> _DATA_:

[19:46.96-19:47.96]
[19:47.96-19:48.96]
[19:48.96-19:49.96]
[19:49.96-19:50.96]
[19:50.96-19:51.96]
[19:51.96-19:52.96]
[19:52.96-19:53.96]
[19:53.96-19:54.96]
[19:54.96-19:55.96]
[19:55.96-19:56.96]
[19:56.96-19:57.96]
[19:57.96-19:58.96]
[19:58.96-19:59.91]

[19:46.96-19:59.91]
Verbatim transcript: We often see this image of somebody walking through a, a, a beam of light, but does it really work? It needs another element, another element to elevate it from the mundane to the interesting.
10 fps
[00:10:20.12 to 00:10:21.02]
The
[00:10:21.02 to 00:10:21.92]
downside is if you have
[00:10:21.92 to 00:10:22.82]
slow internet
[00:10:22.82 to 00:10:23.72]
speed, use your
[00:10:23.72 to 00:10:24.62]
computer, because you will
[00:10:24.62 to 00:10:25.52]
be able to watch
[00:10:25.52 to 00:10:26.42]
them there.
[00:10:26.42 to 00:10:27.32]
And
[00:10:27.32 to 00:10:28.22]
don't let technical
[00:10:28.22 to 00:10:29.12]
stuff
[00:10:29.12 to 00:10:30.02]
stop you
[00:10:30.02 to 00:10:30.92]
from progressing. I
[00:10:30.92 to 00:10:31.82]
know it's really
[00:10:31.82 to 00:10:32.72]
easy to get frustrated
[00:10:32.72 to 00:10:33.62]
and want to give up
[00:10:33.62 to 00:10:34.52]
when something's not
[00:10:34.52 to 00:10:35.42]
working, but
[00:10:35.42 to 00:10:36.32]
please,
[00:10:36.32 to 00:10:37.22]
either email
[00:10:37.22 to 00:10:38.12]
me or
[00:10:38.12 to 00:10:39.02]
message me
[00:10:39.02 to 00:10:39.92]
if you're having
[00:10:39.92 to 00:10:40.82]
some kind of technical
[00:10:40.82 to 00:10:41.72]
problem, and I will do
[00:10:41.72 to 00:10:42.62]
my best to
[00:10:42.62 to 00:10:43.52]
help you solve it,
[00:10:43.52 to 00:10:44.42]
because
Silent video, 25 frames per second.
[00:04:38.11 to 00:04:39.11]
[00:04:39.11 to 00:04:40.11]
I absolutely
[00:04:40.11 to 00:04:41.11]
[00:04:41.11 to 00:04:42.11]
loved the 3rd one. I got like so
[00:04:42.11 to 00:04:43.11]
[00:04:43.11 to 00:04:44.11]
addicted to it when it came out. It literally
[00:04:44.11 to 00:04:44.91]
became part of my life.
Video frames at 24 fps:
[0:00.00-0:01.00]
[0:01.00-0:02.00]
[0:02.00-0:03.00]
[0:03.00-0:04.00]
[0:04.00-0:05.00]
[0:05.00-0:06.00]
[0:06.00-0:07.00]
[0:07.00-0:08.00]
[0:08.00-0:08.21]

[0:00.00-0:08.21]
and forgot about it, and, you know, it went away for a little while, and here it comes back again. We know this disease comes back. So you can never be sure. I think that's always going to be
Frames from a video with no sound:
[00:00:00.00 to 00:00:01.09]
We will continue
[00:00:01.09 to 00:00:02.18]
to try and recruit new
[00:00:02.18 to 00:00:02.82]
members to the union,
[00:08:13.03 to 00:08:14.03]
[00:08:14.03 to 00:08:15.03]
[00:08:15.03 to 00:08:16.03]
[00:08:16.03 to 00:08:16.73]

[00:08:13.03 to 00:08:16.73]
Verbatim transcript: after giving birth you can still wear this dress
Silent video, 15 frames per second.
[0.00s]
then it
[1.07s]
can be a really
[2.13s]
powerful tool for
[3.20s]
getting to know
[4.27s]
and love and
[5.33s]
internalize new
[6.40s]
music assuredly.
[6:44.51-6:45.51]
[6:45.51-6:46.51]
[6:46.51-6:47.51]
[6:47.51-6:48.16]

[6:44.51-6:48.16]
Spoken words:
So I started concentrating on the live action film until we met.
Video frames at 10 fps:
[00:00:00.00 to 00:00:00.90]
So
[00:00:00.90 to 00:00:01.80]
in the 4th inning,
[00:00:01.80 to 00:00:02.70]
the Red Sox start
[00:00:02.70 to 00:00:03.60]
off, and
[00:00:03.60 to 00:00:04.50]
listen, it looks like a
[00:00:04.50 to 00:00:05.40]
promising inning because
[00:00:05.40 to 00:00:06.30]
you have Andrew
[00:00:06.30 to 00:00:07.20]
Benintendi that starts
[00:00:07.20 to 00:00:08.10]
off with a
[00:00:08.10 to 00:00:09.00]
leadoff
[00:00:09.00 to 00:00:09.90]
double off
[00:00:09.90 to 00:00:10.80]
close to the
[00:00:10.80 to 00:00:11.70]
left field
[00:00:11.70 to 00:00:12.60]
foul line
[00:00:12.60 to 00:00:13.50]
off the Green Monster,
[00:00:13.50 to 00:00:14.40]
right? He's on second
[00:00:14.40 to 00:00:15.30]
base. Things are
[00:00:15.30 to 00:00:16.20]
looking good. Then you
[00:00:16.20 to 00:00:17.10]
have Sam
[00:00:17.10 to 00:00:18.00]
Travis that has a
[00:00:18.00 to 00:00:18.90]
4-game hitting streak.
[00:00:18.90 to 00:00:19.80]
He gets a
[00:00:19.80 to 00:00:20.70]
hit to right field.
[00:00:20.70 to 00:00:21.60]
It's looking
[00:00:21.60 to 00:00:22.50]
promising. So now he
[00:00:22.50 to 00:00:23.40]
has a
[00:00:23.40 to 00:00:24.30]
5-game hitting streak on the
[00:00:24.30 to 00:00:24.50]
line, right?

> _TASK_:
Every line above should be output exactly as it stands.

> _RESULT FOR THIS EXERCISE_:
[19:46.96-19:47.96]
[19:47.96-19:48.96]
[19:48.96-19:49.96]
[19:49.96-19:50.96]
[19:50.96-19:51.96]
[19:51.96-19:52.96]
[19:52.96-19:53.96]
[19:53.96-19:54.96]
[19:54.96-19:55.96]
[19:55.96-19:56.96]
[19:56.96-19:57.96]
[19:57.96-19:58.96]
[19:58.96-19:59.91]

[19:46.96-19:59.91]
Verbatim transcript: We often see this image of somebody walking through a, a, a beam of light, but does it really work? It needs another element, another element to elevate it from the mundane to the interesting.
10 fps
[00:10:20.12 to 00:10:21.02]
The
[00:10:21.02 to 00:10:21.92]
downside is if you have
[00:10:21.92 to 00:10:22.82]
slow internet
[00:10:22.82 to 00:10:23.72]
speed, use your
[00:10:23.72 to 00:10:24.62]
computer, because you will
[00:10:24.62 to 00:10:25.52]
be able to watch
[00:10:25.52 to 00:10:26.42]
them there.
[00:10:26.42 to 00:10:27.32]
And
[00:10:27.32 to 00:10:28.22]
don't let technical
[00:10:28.22 to 00:10:29.12]
stuff
[00:10:29.12 to 00:10:30.02]
stop you
[00:10:30.02 to 00:10:30.92]
from progressing. I
[00:10:30.92 to 00:10:31.82]
know it's really
[00:10:31.82 to 00:10:32.72]
easy to get frustrated
[00:10:32.72 to 00:10:33.62]
and want to give up
[00:10:33.62 to 00:10:34.52]
when something's not
[00:10:34.52 to 00:10:35.42]
working, but
[00:10:35.42 to 00:10:36.32]
please,
[00:10:36.32 to 00:10:37.22]
either email
[00:10:37.22 to 00:10:38.12]
me or
[00:10:38.12 to 00:10:39.02]
message me
[00:10:39.02 to 00:10:39.92]
if you're having
[00:10:39.92 to 00:10:40.82]
some kind of technical
[00:10:40.82 to 00:10:41.72]
problem, and I will do
[00:10:41.72 to 00:10:42.62]
my best to
[00:10:42.62 to 00:10:43.52]
help you solve it,
[00:10:43.52 to 00:10:44.42]
because
Silent video, 25 frames per second.
[00:04:38.11 to 00:04:39.11]
[00:04:39.11 to 00:04:40.11]
I absolutely
[00:04:40.11 to 00:04:41.11]
[00:04:41.11 to 00:04:42.11]
loved the 3rd one. I got like so
[00:04:42.11 to 00:04:43.11]
[00:04:43.11 to 00:04:44.11]
addicted to it when it came out. It literally
[00:04:44.11 to 00:04:44.91]
became part of my life.
Video frames at 24 fps:
[0:00.00-0:01.00]
[0:01.00-0:02.00]
[0:02.00-0:03.00]
[0:03.00-0:04.00]
[0:04.00-0:05.00]
[0:05.00-0:06.00]
[0:06.00-0:07.00]
[0:07.00-0:08.00]
[0:08.00-0:08.21]

[0:00.00-0:08.21]
and forgot about it, and, you know, it went away for a little while, and here it comes back again. We know this disease comes back. So you can never be sure. I think that's always going to be
Frames from a video with no sound:
[00:00:00.00 to 00:00:01.09]
We will continue
[00:00:01.09 to 00:00:02.18]
to try and recruit new
[00:00:02.18 to 00:00:02.82]
members to the union,
[00:08:13.03 to 00:08:14.03]
[00:08:14.03 to 00:08:15.03]
[00:08:15.03 to 00:08:16.03]
[00:08:16.03 to 00:08:16.73]

[00:08:13.03 to 00:08:16.73]
Verbatim transcript: after giving birth you can still wear this dress
Silent video, 15 frames per second.
[0.00s]
then it
[1.07s]
can be a really
[2.13s]
powerful tool for
[3.20s]
getting to know
[4.27s]
and love and
[5.33s]
internalize new
[6.40s]
music assuredly.
[6:44.51-6:45.51]
[6:45.51-6:46.51]
[6:46.51-6:47.51]
[6:47.51-6:48.16]

[6:44.51-6:48.16]
Spoken words:
So I started concentrating on the live action film until we met.
Video frames at 10 fps:
[00:00:00.00 to 00:00:00.90]
So
[00:00:00.90 to 00:00:01.80]
in the 4th inning,
[00:00:01.80 to 00:00:02.70]
the Red Sox start
[00:00:02.70 to 00:00:03.60]
off, and
[00:00:03.60 to 00:00:04.50]
listen, it looks like a
[00:00:04.50 to 00:00:05.40]
promising inning because
[00:00:05.40 to 00:00:06.30]
you have Andrew
[00:00:06.30 to 00:00:07.20]
Benintendi that starts
[00:00:07.20 to 00:00:08.10]
off with a
[00:00:08.10 to 00:00:09.00]
leadoff
[00:00:09.00 to 00:00:09.90]
double off
[00:00:09.90 to 00:00:10.80]
close to the
[00:00:10.80 to 00:00:11.70]
left field
[00:00:11.70 to 00:00:12.60]
foul line
[00:00:12.60 to 00:00:13.50]
off the Green Monster,
[00:00:13.50 to 00:00:14.40]
right? He's on second
[00:00:14.40 to 00:00:15.30]
base. Things are
[00:00:15.30 to 00:00:16.20]
looking good. Then you
[00:00:16.20 to 00:00:17.10]
have Sam
[00:00:17.10 to 00:00:18.00]
Travis that has a
[00:00:18.00 to 00:00:18.90]
4-game hitting streak.
[00:00:18.90 to 00:00:19.80]
He gets a
[00:00:19.80 to 00:00:20.70]
hit to right field.
[00:00:20.70 to 00:00:21.60]
It's looking
[00:00:21.60 to 00:00:22.50]
promising. So now he
[00:00:22.50 to 00:00:23.40]
has a
[00:00:23.40 to 00:00:24.30]
5-game hitting streak on the
[00:00:24.30 to 00:00:24.50]
line, right?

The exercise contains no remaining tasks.